M. Girardin la nie ! Qu’on ſe mette à ſa place. Il n’avoit cherché à attirer chez lui Rouſſeau que pour ſon bonheur & celui de ſa femme ; il avoit bien certainement, & ſans qu’il puiſſe raiſonnablement s’élever le moindre doute à cet égard, employé tous les moyens pour parvenir à ce but ; n’étoit-il pas bien fâcheux, non-seulement de n’avoir pas réuſſi, mais de pouvoir être accuſé d’être la cauſe première de ce malheureux événement ? N’eſt-il pas dans l’homme & bien pardonnable de chercher à couvrir une vérité de cette nature, de l’envelopper de voiles, puiſqu’enfin elle ne peut apporter au mal aucun adouciſſement ? Sa dénégation & ſon ſilence ſont donc dans l’ordre naturel.
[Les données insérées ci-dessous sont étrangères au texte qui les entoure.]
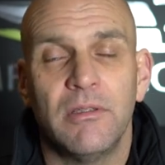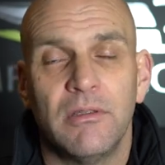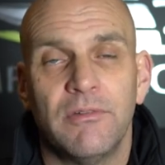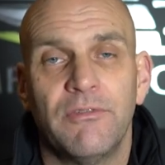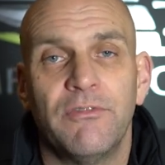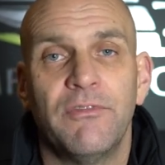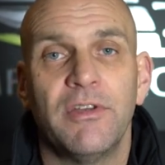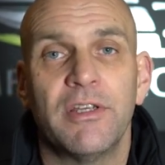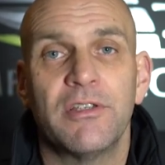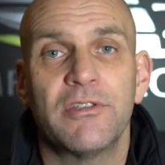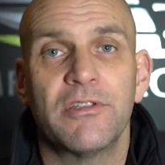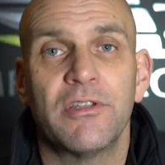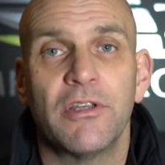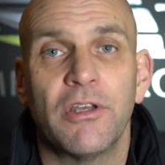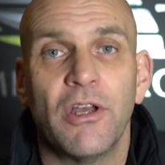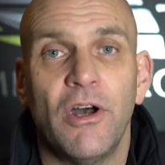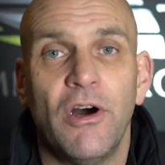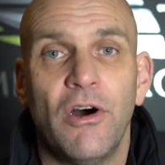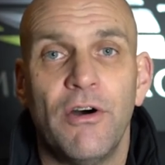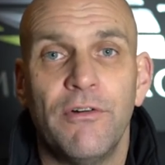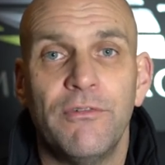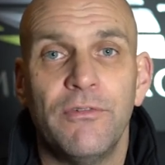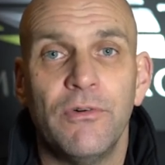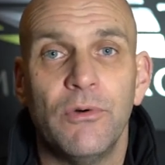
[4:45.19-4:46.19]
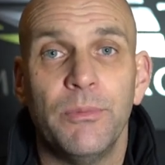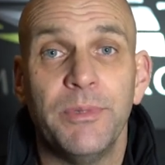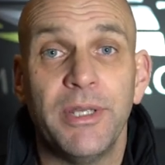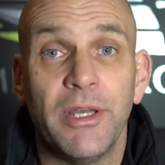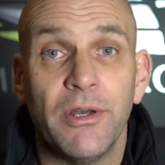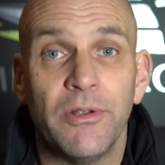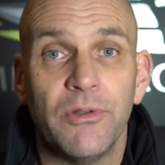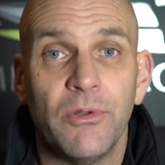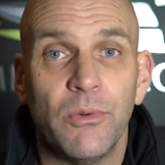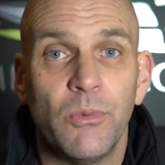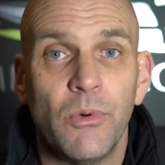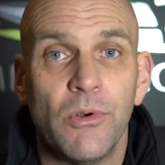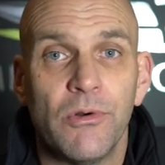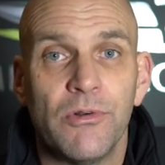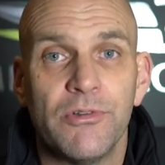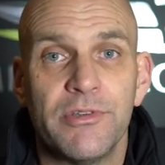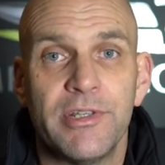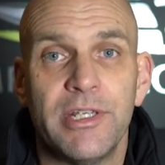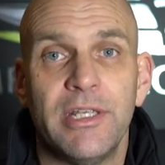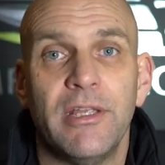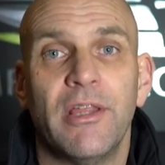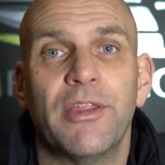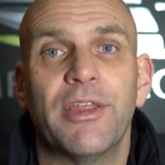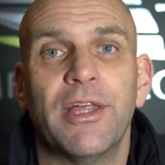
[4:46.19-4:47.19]
fix the car for me under
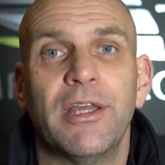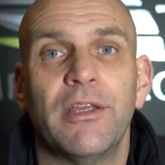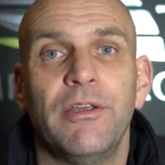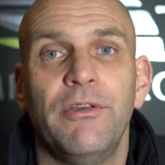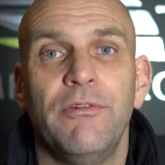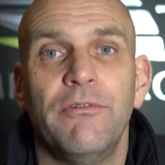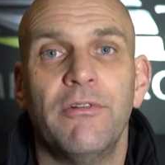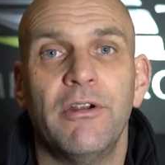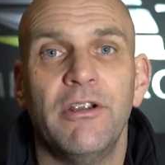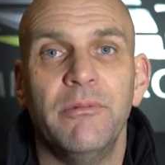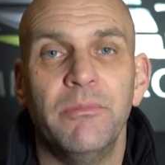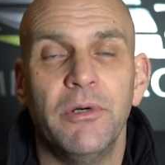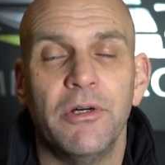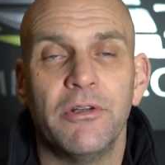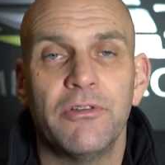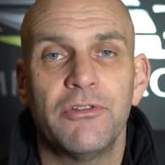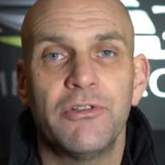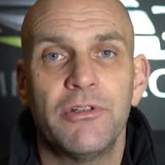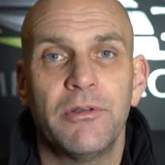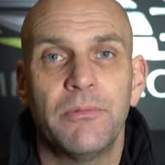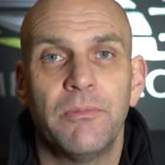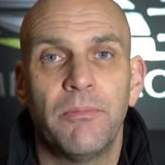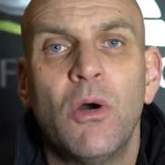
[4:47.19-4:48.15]
warranty, thank you very much.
Me trouvant aujourd’hui dans d’autres circonſtances que celles où ſe trouvoit M. Girardin, j’aurois à me reprocher, & les autres me reprocheroient, connoiſſant la vérité, de ne pas la faire ſortir toute entière. Rouſſeau n’appartient ni à ſes amis particuliers, ni même aux hommes de ſon temps. Il appartient au monde littéraire, aux philoſophes & aux moraliſtes : il appartient à la poſtérité.